◆ TASK INSTRUCTIONS:
If a record contains a picture, leave the picture out and transcribe everything else exactly.

======== DATA FOR PROCESSING ========

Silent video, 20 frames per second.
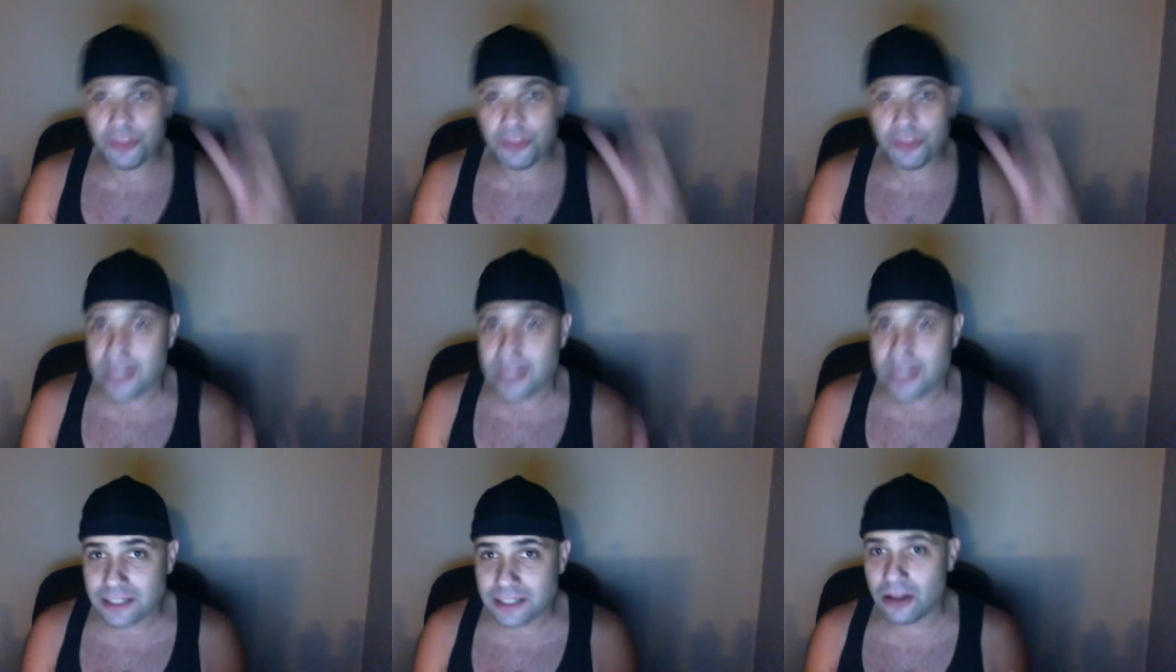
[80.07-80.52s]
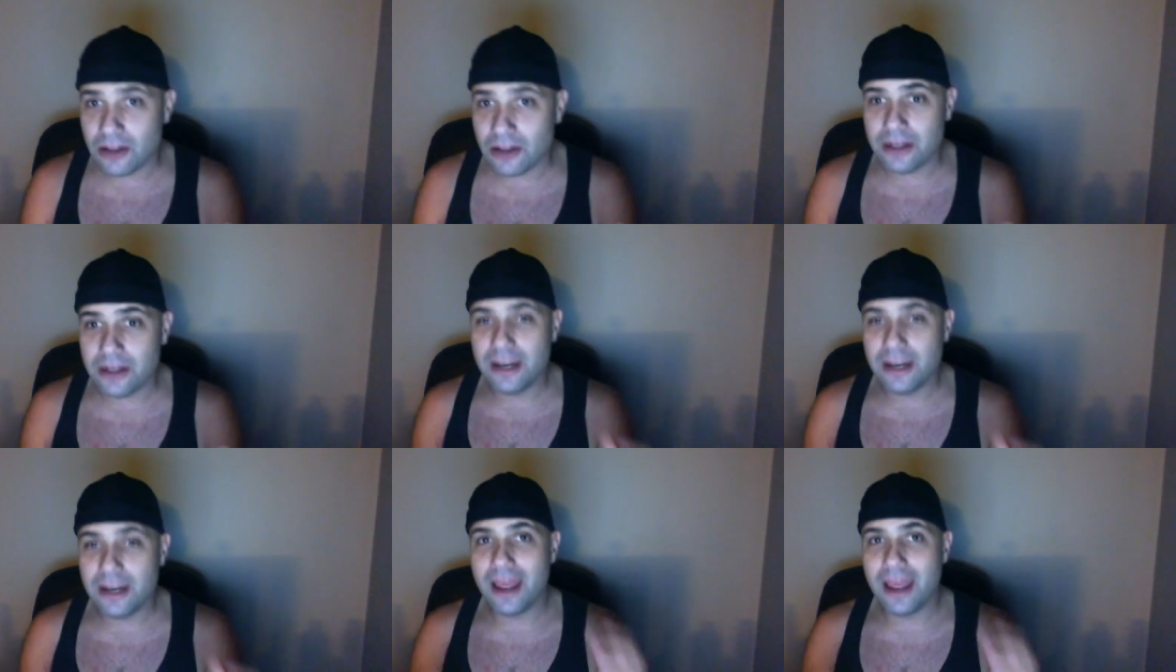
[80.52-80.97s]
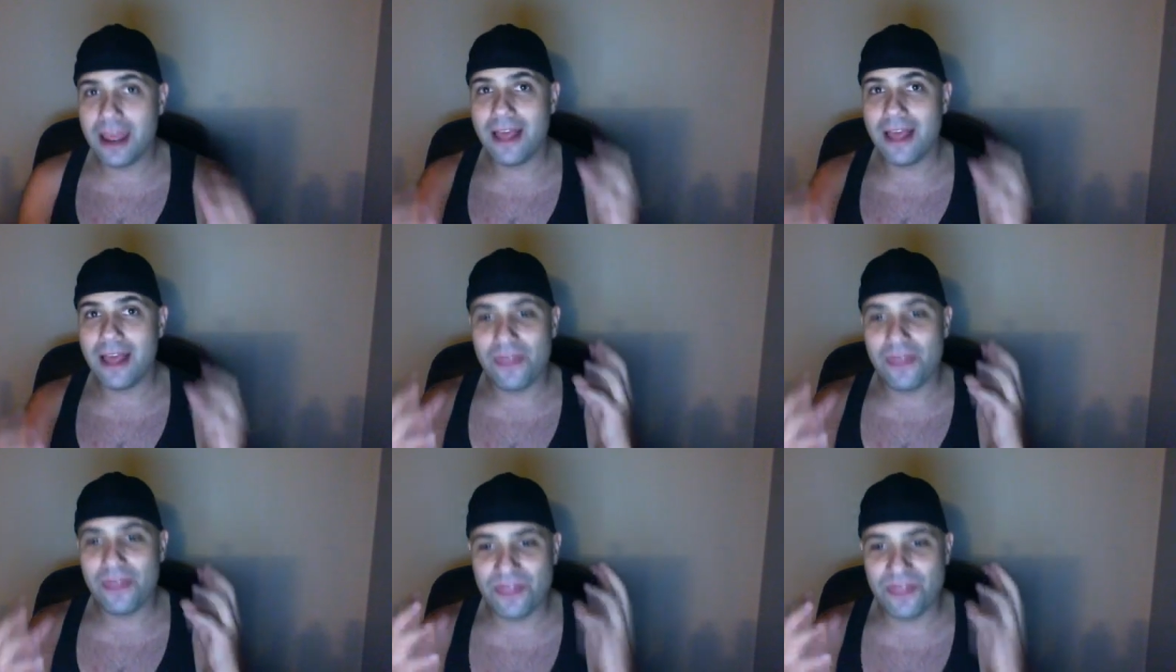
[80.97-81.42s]
of the sun.
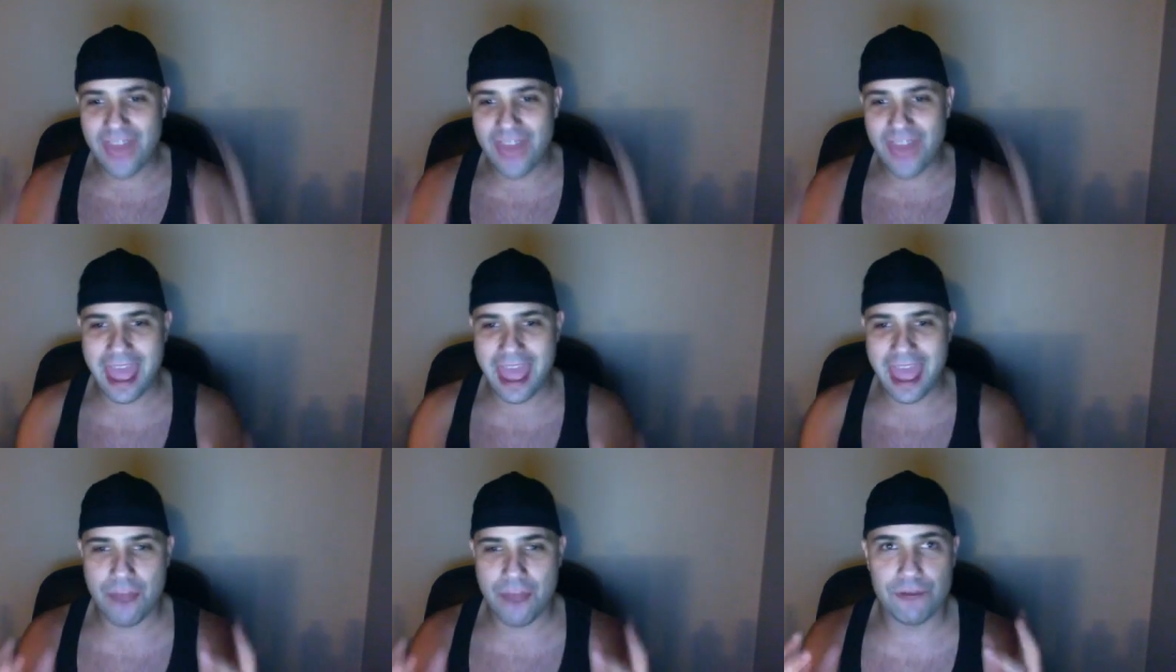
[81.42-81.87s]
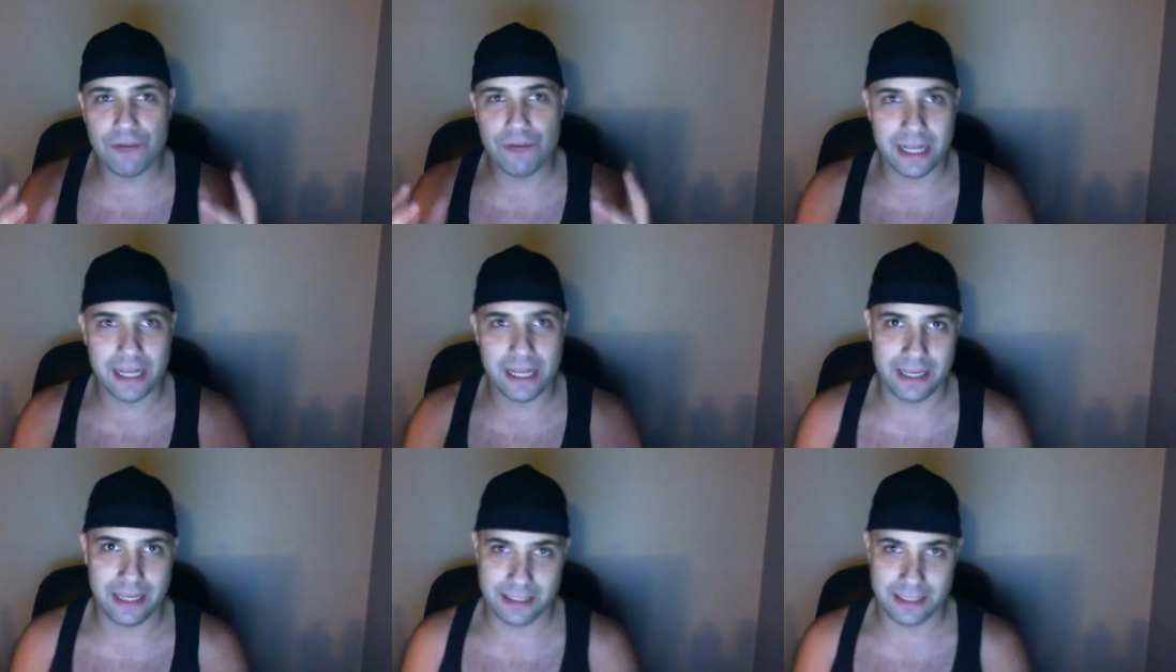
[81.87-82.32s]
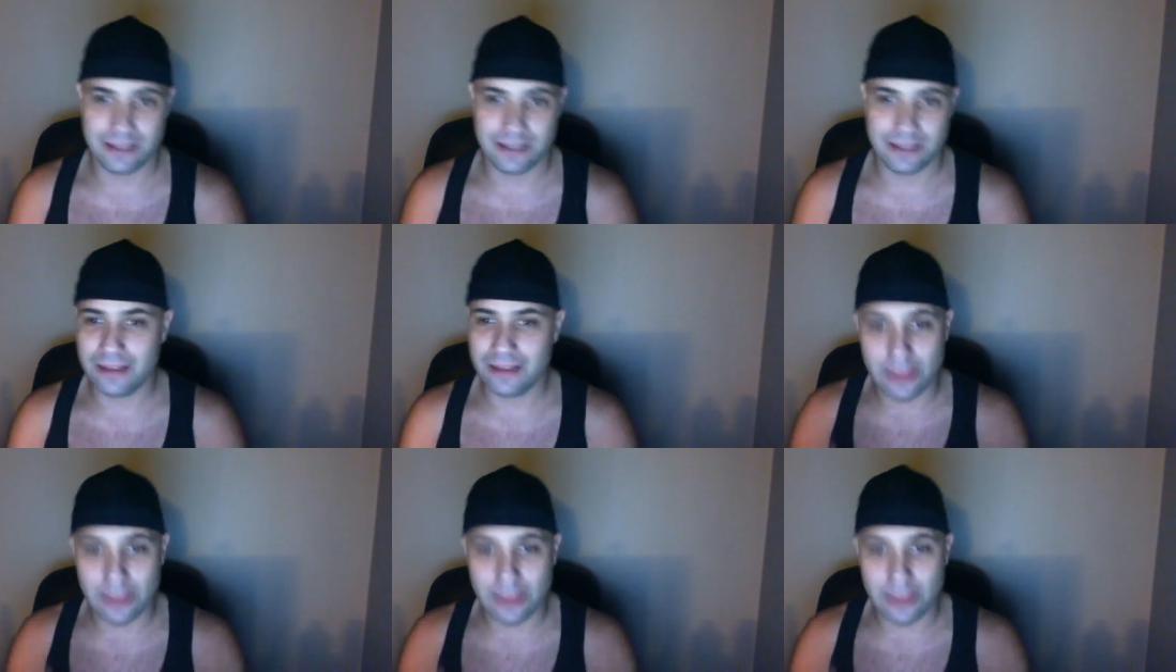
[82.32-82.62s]
There it is.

========

◆ PROBLEM SOLUTION:
Silent video, 20 frames per second.
[80.07-80.52s]
[80.52-80.97s]
[80.97-81.42s]
of the sun.
[81.42-81.87s]
[81.87-82.32s]
[82.32-82.62s]
There it is.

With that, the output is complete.